Ecrite par Lucien Delormel et Léon Garnier sur une musique de Louis-César Desormes, créée par Paulus en mai 1886, En revenant d'la revue fut immédiatement un grand succès. En faisant allusion au Général Boulanger, surnommé "Général la Revanche", elle s'inscrit dans le contexte revanchard d'après 1870. Malgré la disparition de son héros en 1891, la chanson demeure l'un des refrains à la gloire de l'armée française les plus populaires jusqu'en 1914.Le poème Le Défilé de la Victoire, écrit par Théodore Botrel,décrit le défilé du 14 juillet 1919. Trois mélodies accompagnent la récitation du poème : le Régiment de Sambre et Meuse, la Marseillaise et la Marche funèbre (troisième mouvement de la Sonate pour piano n°2 en si bémol mineur, op. 35) de Frédéric Chopin (1837). Théodore Botrel rend  aussi hommage aux soldats morts pour la France avec Pour nos morts, sonnez clairons !
Le Père La Victoire
fut composé par Louis Ganne (1862-1923) sur des paroles de Lucien Delormel (1847-1899) et Léon Garnier (1836-1901).

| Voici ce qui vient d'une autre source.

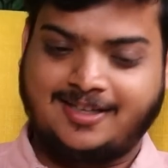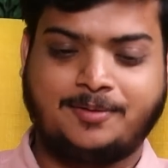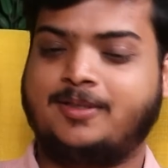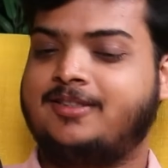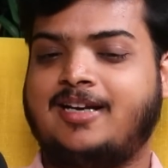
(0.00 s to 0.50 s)

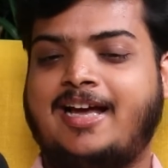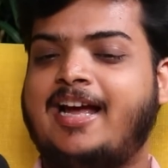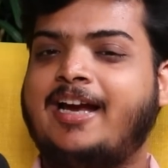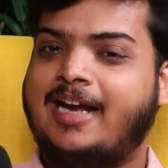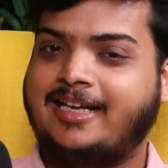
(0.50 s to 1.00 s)
100%.
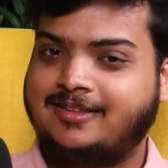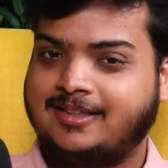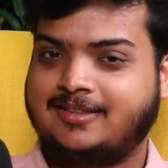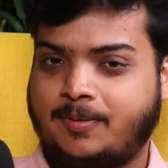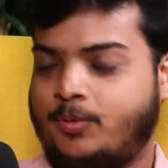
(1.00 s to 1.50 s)
I
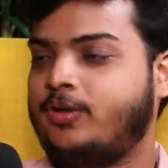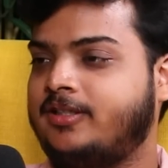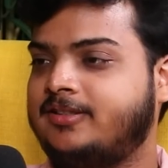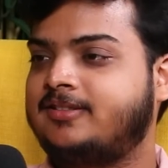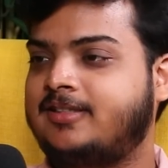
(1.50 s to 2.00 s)
think support
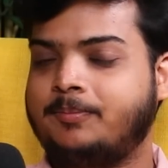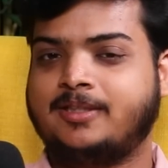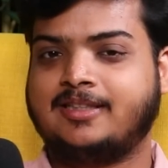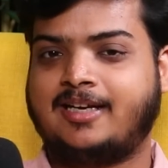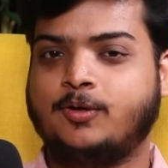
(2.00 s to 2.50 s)
is
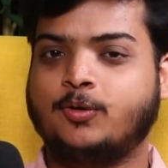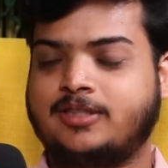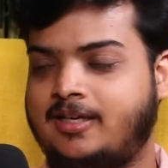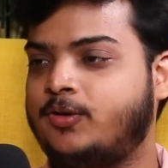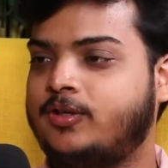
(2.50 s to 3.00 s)
something that goes
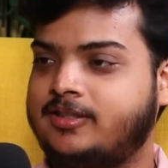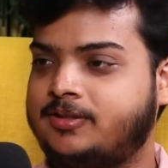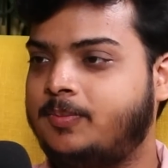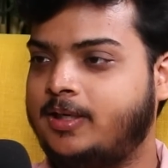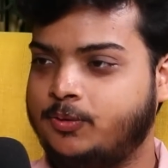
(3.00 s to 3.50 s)

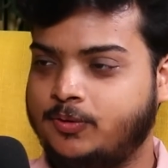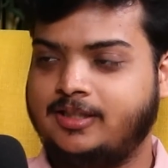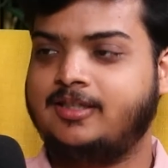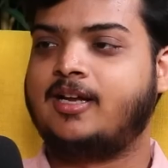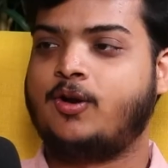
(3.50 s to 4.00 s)
unnoticed, but you
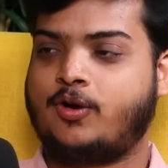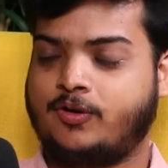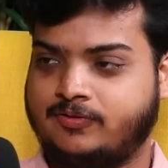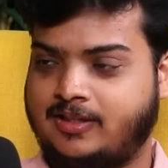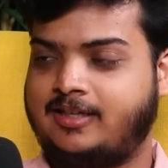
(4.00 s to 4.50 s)
need a lot
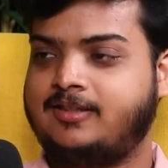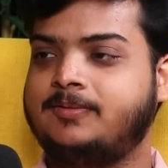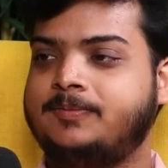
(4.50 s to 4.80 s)
of that.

L'air, créé par Paulus (1845-1903) en 1888, prête sa voix à un vieux soldat qui relate ses souvenirs de combat et souhaite une revanche à la défaite de 1870. A l'armistice, la chanson fut dédiée à Georges Clémenceau auquel fut attribué le surnom de "Père la Victoire". Le poème Le Rhin allemand d'Alfred de Musset (1810-1857) fut plusieurs fois mis en musique ; il répond au chant du juriste et écrivain allemand Becker, publié le 18 septembre 1840 sous le titre Rheinlied ("Ils ne doivent pas l'avoir, le libre Rhin allemand" ).